A sessão do pleno do Tribunal Superior Eleitoral (TSE) na noite desta terça-feira, 29, julgou seis recursos ordinários (ROs) e de um Recurso Especial Eleitoral (Resp) dos candidatos do Tocantins para as eleições suplementares de 3 de junho. O ministro presidente do TSE, Luiz Fux, chamou a julgamento, já no início da sessão, todos os processos de Palmas.
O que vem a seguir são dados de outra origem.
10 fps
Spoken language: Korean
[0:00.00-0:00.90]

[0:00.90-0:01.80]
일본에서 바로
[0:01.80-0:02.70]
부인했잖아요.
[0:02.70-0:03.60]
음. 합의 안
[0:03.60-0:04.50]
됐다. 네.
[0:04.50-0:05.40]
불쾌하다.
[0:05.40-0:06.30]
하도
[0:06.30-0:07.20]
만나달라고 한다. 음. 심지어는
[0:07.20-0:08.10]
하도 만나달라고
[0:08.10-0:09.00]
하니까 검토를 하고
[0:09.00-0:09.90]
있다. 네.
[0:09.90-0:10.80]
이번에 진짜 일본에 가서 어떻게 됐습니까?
O TSE flexibilizou os prazos de filiação partidária e de desincompatibilização, temas dos recursos de quatro candidatos.

 

Com a decisão do TSE, ficam mantidos os seguintes candidatos para a disputa: Carlos Amastha (PSB), Katia Abreu (PDT), Marcos de Souza Costa  (PRTB), Márlon Reis (Rede), Mauro Carlesse (PHS) e Vicentinho (PR).  O candidato Mário Lúcio Avelar (PSOL) não teve o processo apreciado na sessão de hoje, mas, concorrerá sub judice na eleição deste domingo.

 

O relator dos processos, o ministro Tarcísio Vieira de Carvalho, trouxe a plenário uma proposta de flexibilização de todos os prazos que estão em curso, aprovando o registro de candidatura de todos os candidatos, com exceção do candidato Mário Lúcio Avelar, que segundo o ministro não houve tempo hábil para análise do voto e o mesmo concorrerá com candidatura sub judice.

 

De acordo com o relator, embora a eleição suplementar esteja prevista no ordenamento jurídico brasileiro, trata-se de evento de caráter excepcional e imprevisível e,  por isso, as regras devem ser mais flexíveis.  Ao apresentar a proposta de deferimento de todas as candidaturas, o ministro ressaltou ainda que há, nos votos citados, uma similaridade. Para o magistrado,  a incerteza  e a imprevisibilidade  do  pleito  recomendam a extraordinária  mitigação dos prazos que norteiam  o processo eleitoral,  adaptando as realidades  na perspectiva do critério da razoabilidade, orientação que, segundo ele, encontra respaldo na jurisprudência da Corte Eleitoral. "Por fim, no domingo, quem vai escolher o melhor candidato é a população do Tocantins", declarou o ministro relator.

 

O presidente do TSE, ministro Luiz Fux, destacou também que barrar as candidaturas iria conta a "ideia da própria soberania popular". Os votos foram lidos pelo relator. A proposta de deferimento das candidaturas foi aprovada pelos demais membros da corte. Na mesma sessão, o TSE aprovou o envio de força federal para as eleições suplementares do Tocantins para garantir que o pleito seja realizado com segurança.